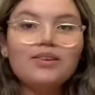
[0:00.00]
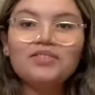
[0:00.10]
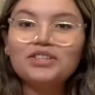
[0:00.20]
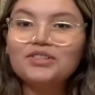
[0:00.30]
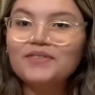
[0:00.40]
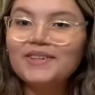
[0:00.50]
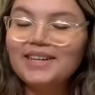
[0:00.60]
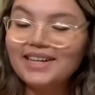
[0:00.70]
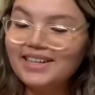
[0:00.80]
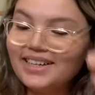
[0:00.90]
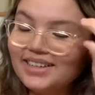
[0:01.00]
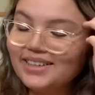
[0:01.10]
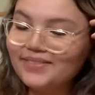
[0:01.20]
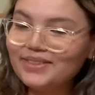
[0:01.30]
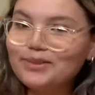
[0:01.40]
First of all, I
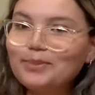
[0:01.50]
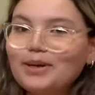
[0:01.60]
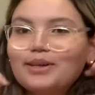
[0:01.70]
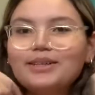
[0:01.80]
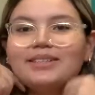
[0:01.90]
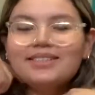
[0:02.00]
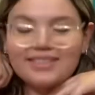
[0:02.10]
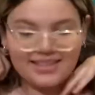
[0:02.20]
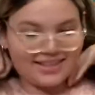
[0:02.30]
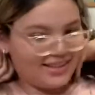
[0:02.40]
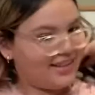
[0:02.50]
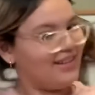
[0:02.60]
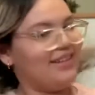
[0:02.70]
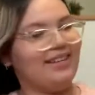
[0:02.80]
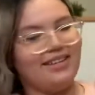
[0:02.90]
love this box.
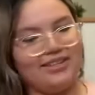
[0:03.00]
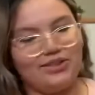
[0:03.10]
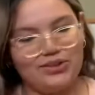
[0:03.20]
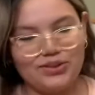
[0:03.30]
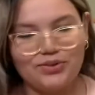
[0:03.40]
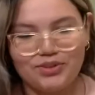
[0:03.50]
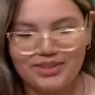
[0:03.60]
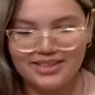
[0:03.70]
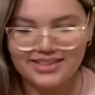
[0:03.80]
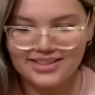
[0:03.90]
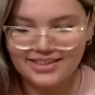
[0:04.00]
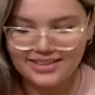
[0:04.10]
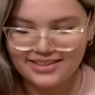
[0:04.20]
It's so cute inside.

****************

■ What the exercise asks ■
With the pictures omitted, the records above are to be repeated exactly.

■ Written solution ■
[0:00.00]
[0:00.10]
[0:00.20]
[0:00.30]
[0:00.40]
[0:00.50]
[0:00.60]
[0:00.70]
[0:00.80]
[0:00.90]
[0:01.00]
[0:01.10]
[0:01.20]
[0:01.30]
[0:01.40]
First of all, I
[0:01.50]
[0:01.60]
[0:01.70]
[0:01.80]
[0:01.90]
[0:02.00]
[0:02.10]
[0:02.20]
[0:02.30]
[0:02.40]
[0:02.50]
[0:02.60]
[0:02.70]
[0:02.80]
[0:02.90]
love this box.
[0:03.00]
[0:03.10]
[0:03.20]
[0:03.30]
[0:03.40]
[0:03.50]
[0:03.60]
[0:03.70]
[0:03.80]
[0:03.90]
[0:04.00]
[0:04.10]
[0:04.20]
It's so cute inside.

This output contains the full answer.